The pro-life side has faced its own difficulties. The so-called abortion abolitionists have emerged to reject outright any incremental approach to outlawing abortion, and to agitate that all involved in abortion face criminal penalties. On 12 May 2022 the National Right to Life organisation felt obliged to issue a public statement declaring that women were victims of abortion, worthy of compassion, and declaring ‘unequivocally’ that it opposed any criminal proceedings against such women (pp.139-140). Unwittingly, this actually undermines and demeans women by not treating them as moral beings before God, but, pragmatically, in the present moral climate it would kill the pro-life cause if it advocated civil punishments for women who abort. The tactics of Randall Terry’s Operation Rescue also have suffered because of media hostility. One lesson is that culture needs to change before any changes in the law are either feasible or effective.
The media, like the populace in general, tend to muddy the waters, and then pontificate against the pro-life side. After Dobbs, France entrenched the right to abortion in its constitution. In 2017 Denmark was said to have eliminated 98% of all Down Syndrome conceptions (p.144). We can kill those with disabilities, but we must not discriminate against them!

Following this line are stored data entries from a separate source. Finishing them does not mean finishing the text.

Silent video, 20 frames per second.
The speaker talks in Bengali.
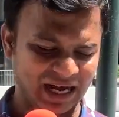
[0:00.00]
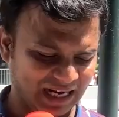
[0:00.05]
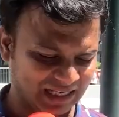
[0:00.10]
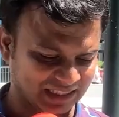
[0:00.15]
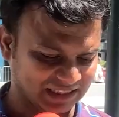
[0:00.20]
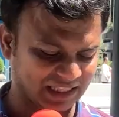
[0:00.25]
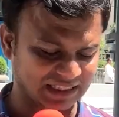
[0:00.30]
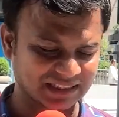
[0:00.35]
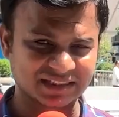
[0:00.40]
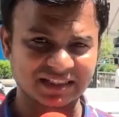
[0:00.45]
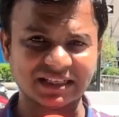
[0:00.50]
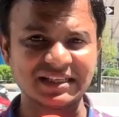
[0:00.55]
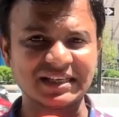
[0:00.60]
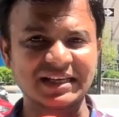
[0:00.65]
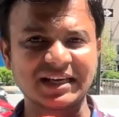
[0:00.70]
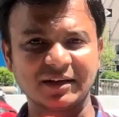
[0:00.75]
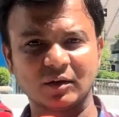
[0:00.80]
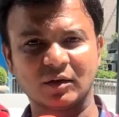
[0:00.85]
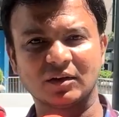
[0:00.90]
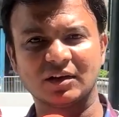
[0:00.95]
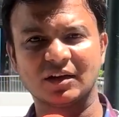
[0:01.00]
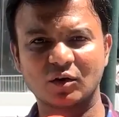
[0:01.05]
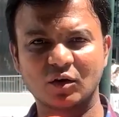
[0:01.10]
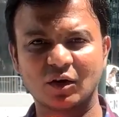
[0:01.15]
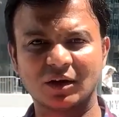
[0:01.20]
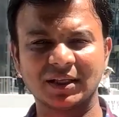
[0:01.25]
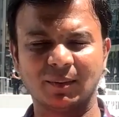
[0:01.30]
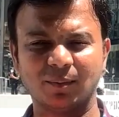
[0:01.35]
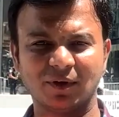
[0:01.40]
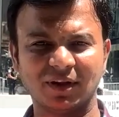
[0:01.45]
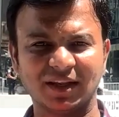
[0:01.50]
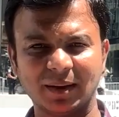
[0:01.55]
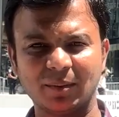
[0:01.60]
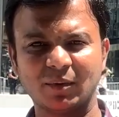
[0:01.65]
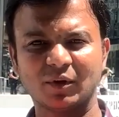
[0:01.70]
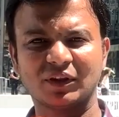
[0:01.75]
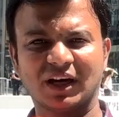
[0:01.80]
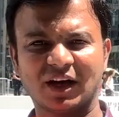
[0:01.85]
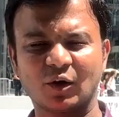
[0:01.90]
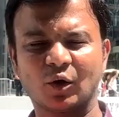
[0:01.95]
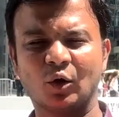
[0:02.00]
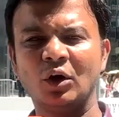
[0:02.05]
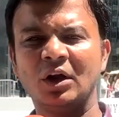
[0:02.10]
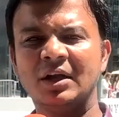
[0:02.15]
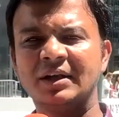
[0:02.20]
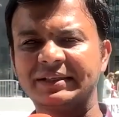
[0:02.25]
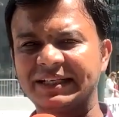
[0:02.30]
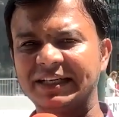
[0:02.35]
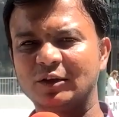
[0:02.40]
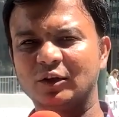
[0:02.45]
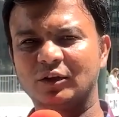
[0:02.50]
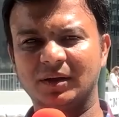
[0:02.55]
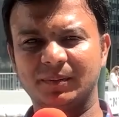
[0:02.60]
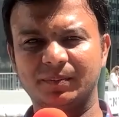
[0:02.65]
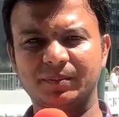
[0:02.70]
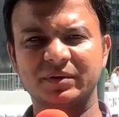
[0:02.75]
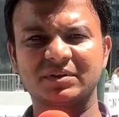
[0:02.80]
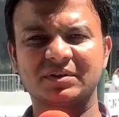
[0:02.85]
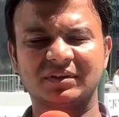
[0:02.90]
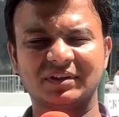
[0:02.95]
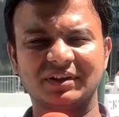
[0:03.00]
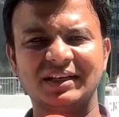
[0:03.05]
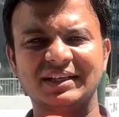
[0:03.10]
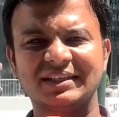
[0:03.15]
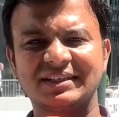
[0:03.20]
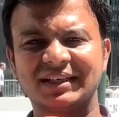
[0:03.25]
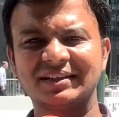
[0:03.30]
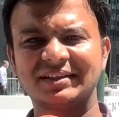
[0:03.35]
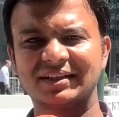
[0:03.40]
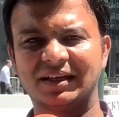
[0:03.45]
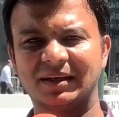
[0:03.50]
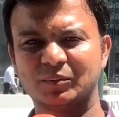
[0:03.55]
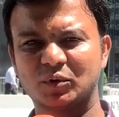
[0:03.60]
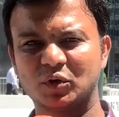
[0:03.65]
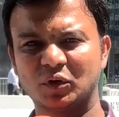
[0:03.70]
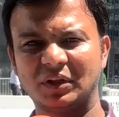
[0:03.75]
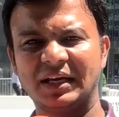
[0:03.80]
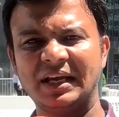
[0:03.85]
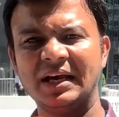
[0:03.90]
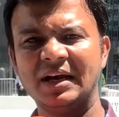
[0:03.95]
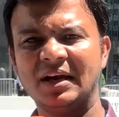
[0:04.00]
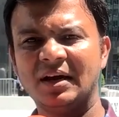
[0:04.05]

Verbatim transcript: আশ্বাস দেন কী ধরনের কথা বলেন এবং তারাও সে ধরনের প্রস্তুতি নিচ্ছেন ট্রাম্প যদি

There is no obvious strategy which will guarantee victory. Certainly, as Fraser laments, the church needs to get its own house in order (p.152). He also thinks that Rod Dreher is correct in his ‘Benedict Option’ which says that the cultural wars have been largely lost (pp.120-121). In the end, his emphasis is on revival, continued persuasion, and the extensive work of pregnancy care centres (pp. 157-158, 168-169). As I finished reading this work, I had the Cambridge Choir singing ‘Come Down, O Love Divine’ being played in the background. It was appropriate – only a deep work of the Holy Spirit can save us. Till then, we must pray, be wise, be faithful, and look to do good.